Aus dem Verlag.

AnlegerPlus, 8. Oktober 2012
Schleichende-Enteignung-KM.jpg

Schleichende Enteignung

Liebe Leserinnen und Leser,

 

Frau von der Leyen hat medienwirksam vorgerechnet, dass ab 2030 vielen Rentenbeziehern nicht einmal die monatliche Grundsicherung von derzeit 688 Euro zusteht. Private Vorsorge tut also Not.
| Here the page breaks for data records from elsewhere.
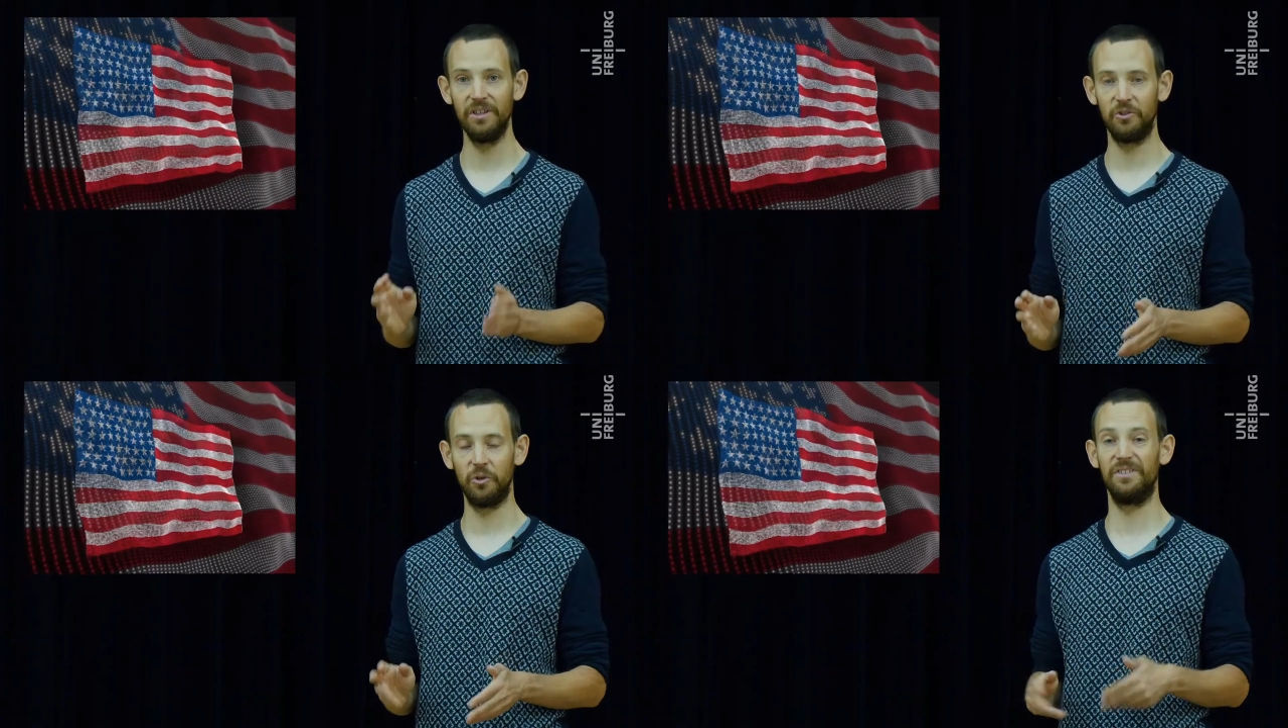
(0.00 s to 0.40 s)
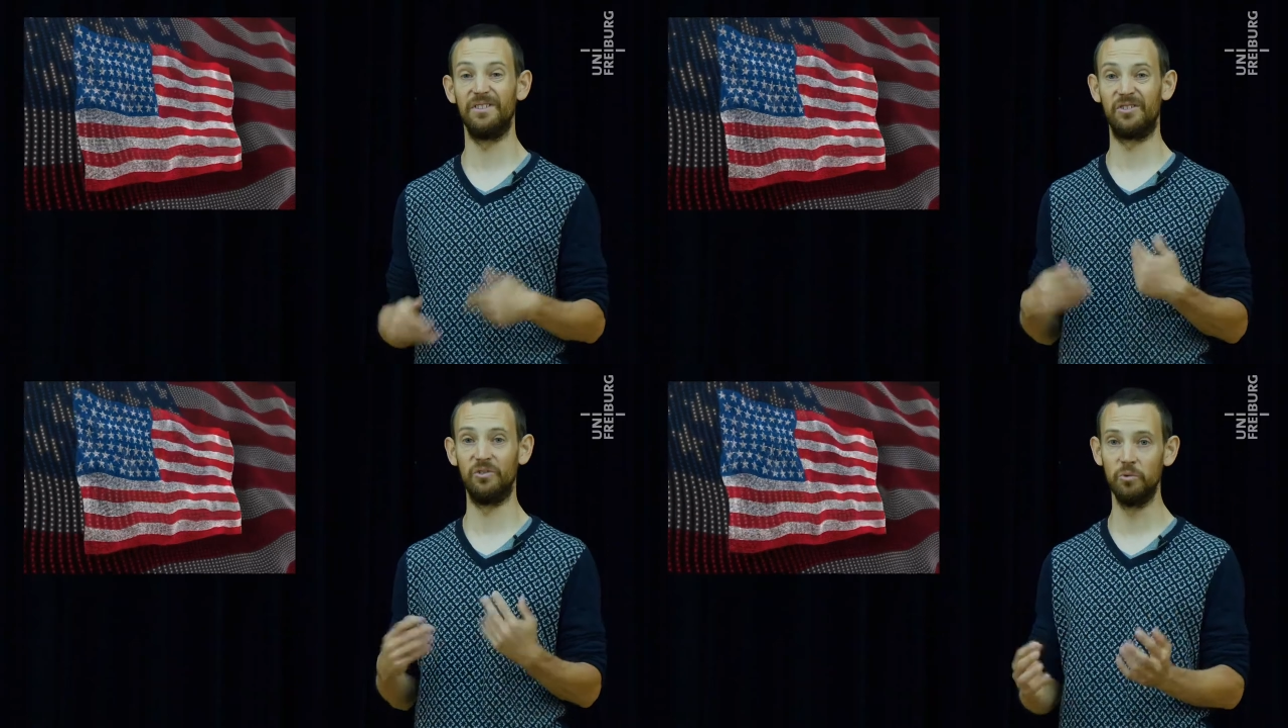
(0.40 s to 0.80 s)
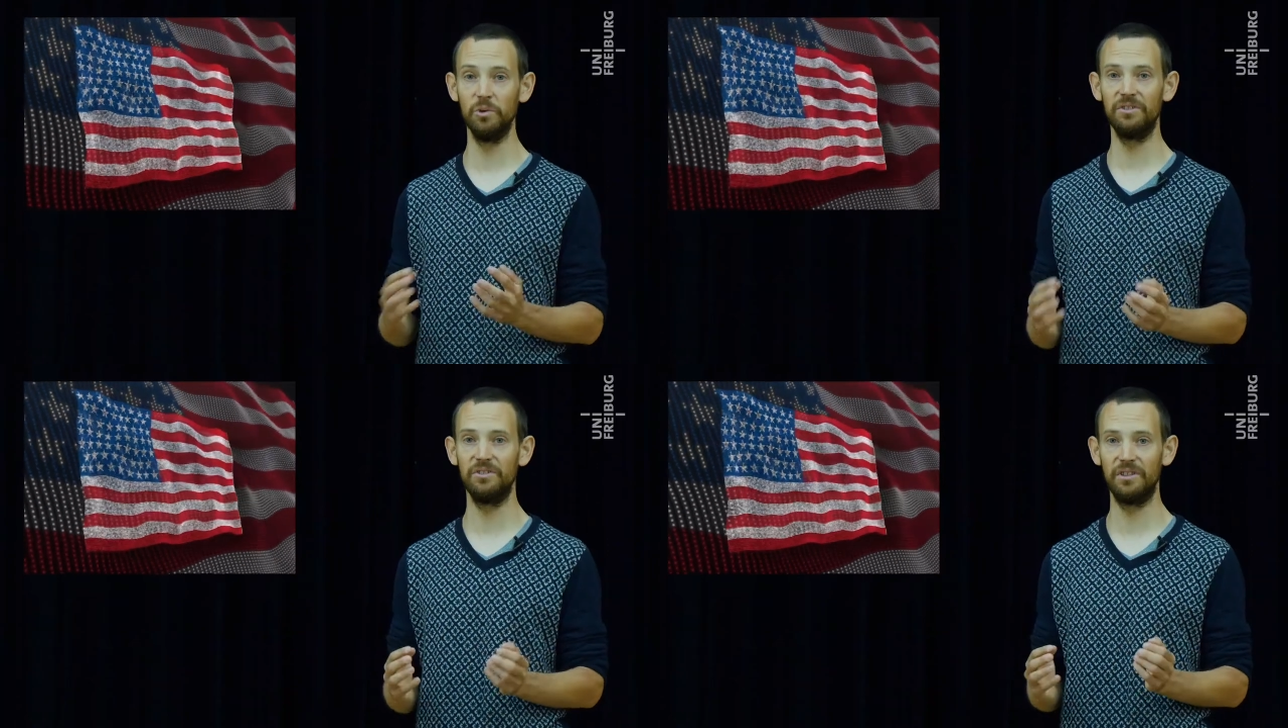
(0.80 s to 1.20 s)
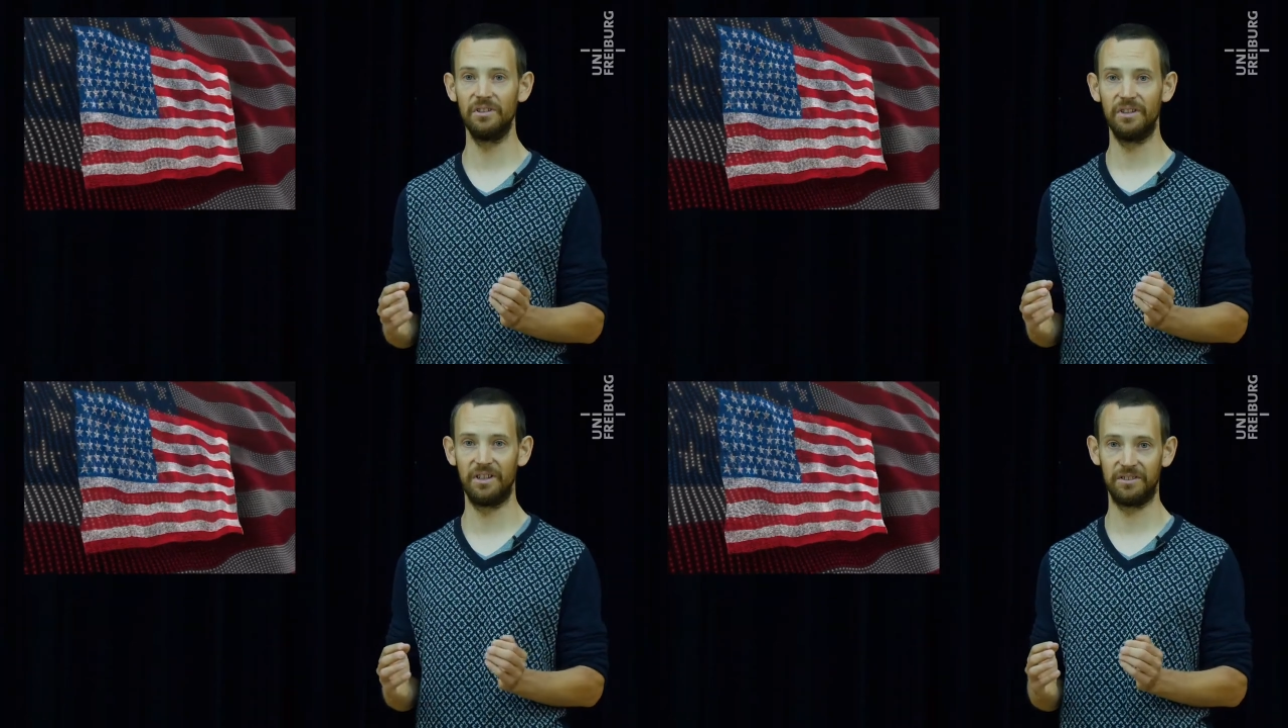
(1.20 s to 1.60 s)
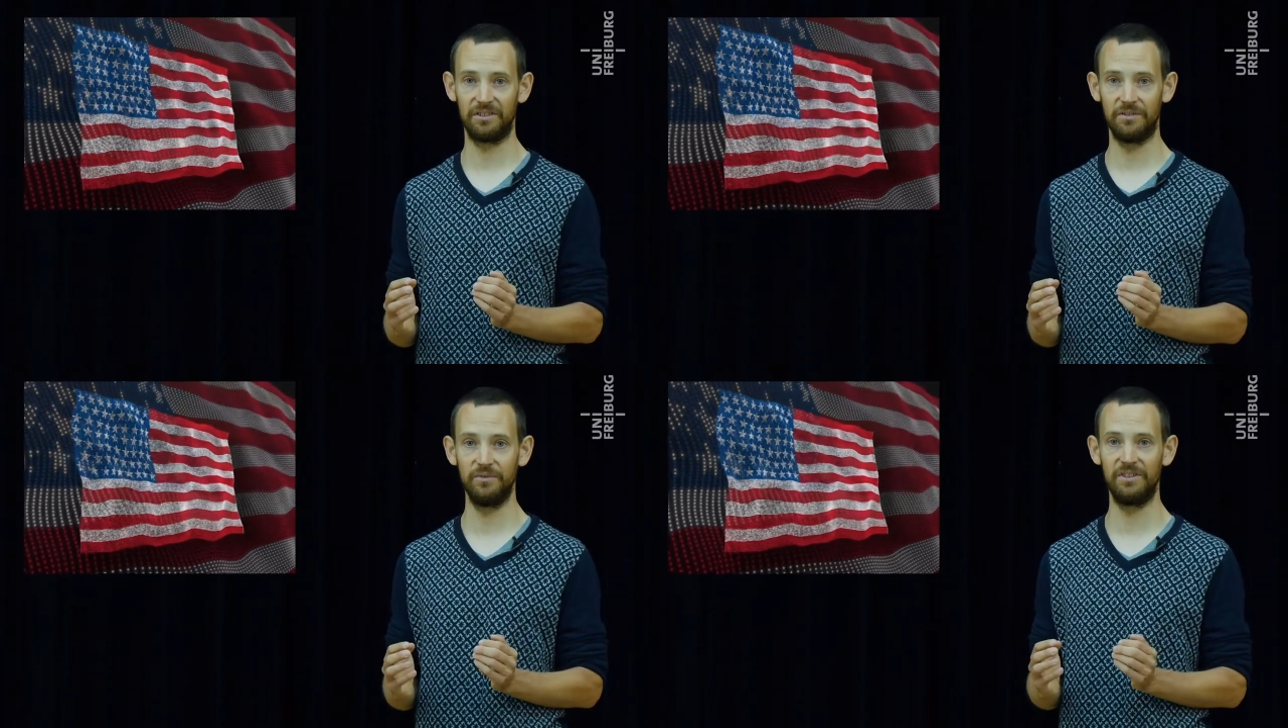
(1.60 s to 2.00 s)
Dort ist nur die
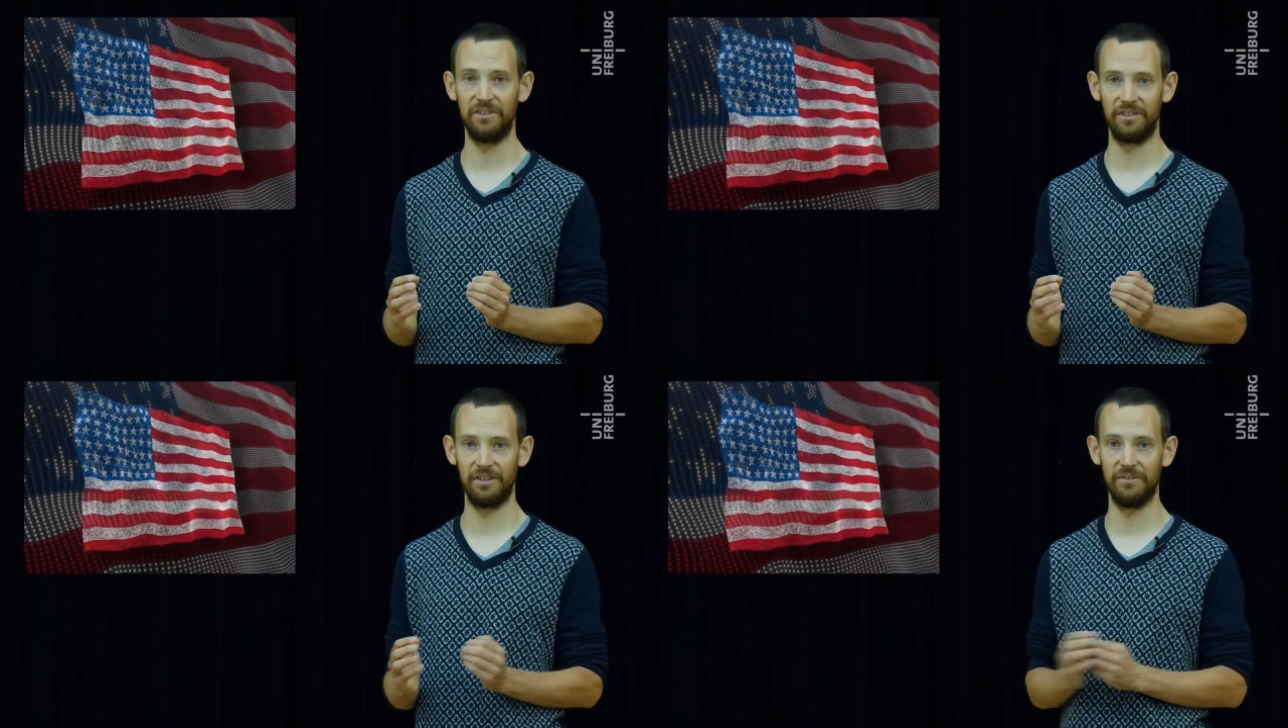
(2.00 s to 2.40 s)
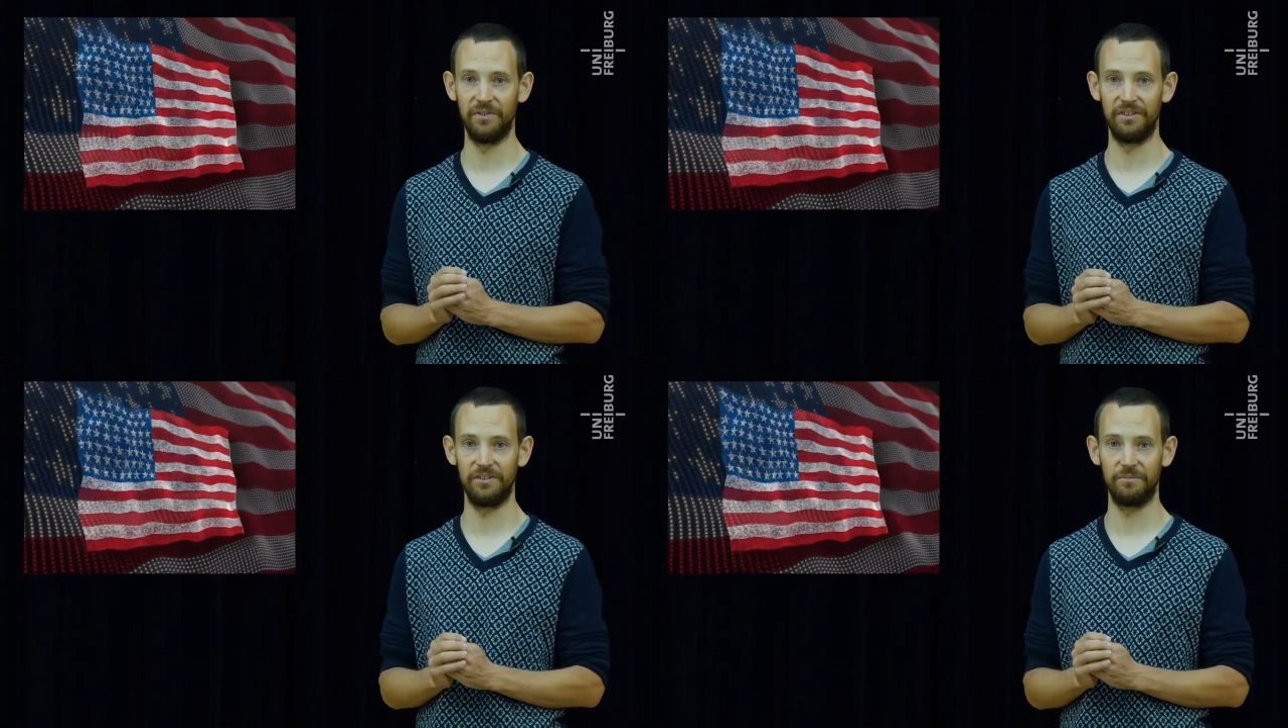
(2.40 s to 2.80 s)
Attraktivität relevant.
Doch die Bundesbürger benötigen derzeit jeden Cent zum Abbau der deutschen Staatsschulden (und dank EZB, EFSF und ESM nicht nur der deutschen), die sich Ende 2011 auf 25.000 Euro je Einwohner summierten.

 

Jeder Staatsbürger, sei er Konsument, Anleger oder Sparer, zahlt derzeit die Zeche für die immer noch ausufernde Staatsverschuldung. Diese Schulden müssen irgendwann bezahlt werden und Sie und ich sind gerade kräftig dabei.

 

In Deutschland, und nicht nur da, beobachten wir derzeit eine mögliche Form der Schuldentilgung, auch „finanzielle Repression“ genannt. Die Regierung versucht durch entsprechende Regulierung (z.B. Solvency II oder Basel III) Investitionsströme in Richtung Staatsanleihen zu lenken. Pensionsfonds, Lebensversicherer und Direktversicherer können ein Lied davon singen. Durch entsprechende Regulierungsvorschriften sind ihnen Investitionen in andere Anlageklassen inzwischen untersagt oder deutlich erschwert worden. Die Gelder der Branche, also Ihre Beiträge für Ihre Altersvorsorge, fließen deshalb verstärkt in Staatsanleihen. Durch die große Nachfrage sinken deren Renditen, die Verzinsung dieser Anleihen, bis hin zu negativen Zinsen. Das ist toll für die Regierung, aber schlecht für Sie. Denn dadurch verringern sich die Auszahlungen Ihrer privaten Vorsorge. Unterstützt wird diese Taktik von der Niedrigzinspolitik. Die führt u.a. dazu, dass auch Tages- und Festgeldanlagen im Vergleich zu Staatsanleihen immer uninteressanter werden. Ihr Vermögen wird auf Vater Staat umverteilt.

 

Kommt dann noch Inflation dazu (bei uns derzeit ca. 2 %), wird der Schuldenberg praktisch „weginflationiert“. Die „Inflationstilgung“ bezahlen ebenfalls Sie, weil Ihre Einzahlungen in die private Altersvorsorge damit ebenfalls weniger wert werden. Das können Sie an folgendem einfachen Beispiel erkennen: Die derzeitige Grundsicherung in Höhe von 688 Euro hat im Jahr 2030, eine Inflationsrate von 2 % jährlich unterstellt, nur noch eine Kaufkraft in Höhe von 482 Euro. 688 Euro an Staatsschulden hätten 2030 ebenfalls nur einen realen Wert von 482 Euro. Die Differenz haben Sie getilgt.

 

Weniger gesteuert ist die Aktienanlage. Und wer eine rentable Anlageform, die für den unfreiwilligen Schuldendienst und die Altersvorsorge ausreicht, sucht, kommt an der langfristigen Aktien- oder Fondsanlage nicht vorbei. Aufgrund der steigenden Lebenserwartung und der dadurch bedingten längeren Rentenphase gilt das auch für Anleger im Rentenalter. Wenn die Politik also ehrlich daran interessiert ist, dass die Bevölkerung für das Alter vorsorgt und dadurch die Staatskasse entlastet, dann müsste sie die Aktienanlage wieder attraktiv machen. Ein erster Schritt dahin wäre, die Spekulationsfrist wieder einzuführen. Denn Altersvorsorgesparer sind keine Spekulanten und die Erträge aus der Anlage sollten ihnen im Alter auch allein zustehen. Ihren Beitrag zur Staatsfinanzierung haben Sie bis dahin bereits ausreichend geleistet.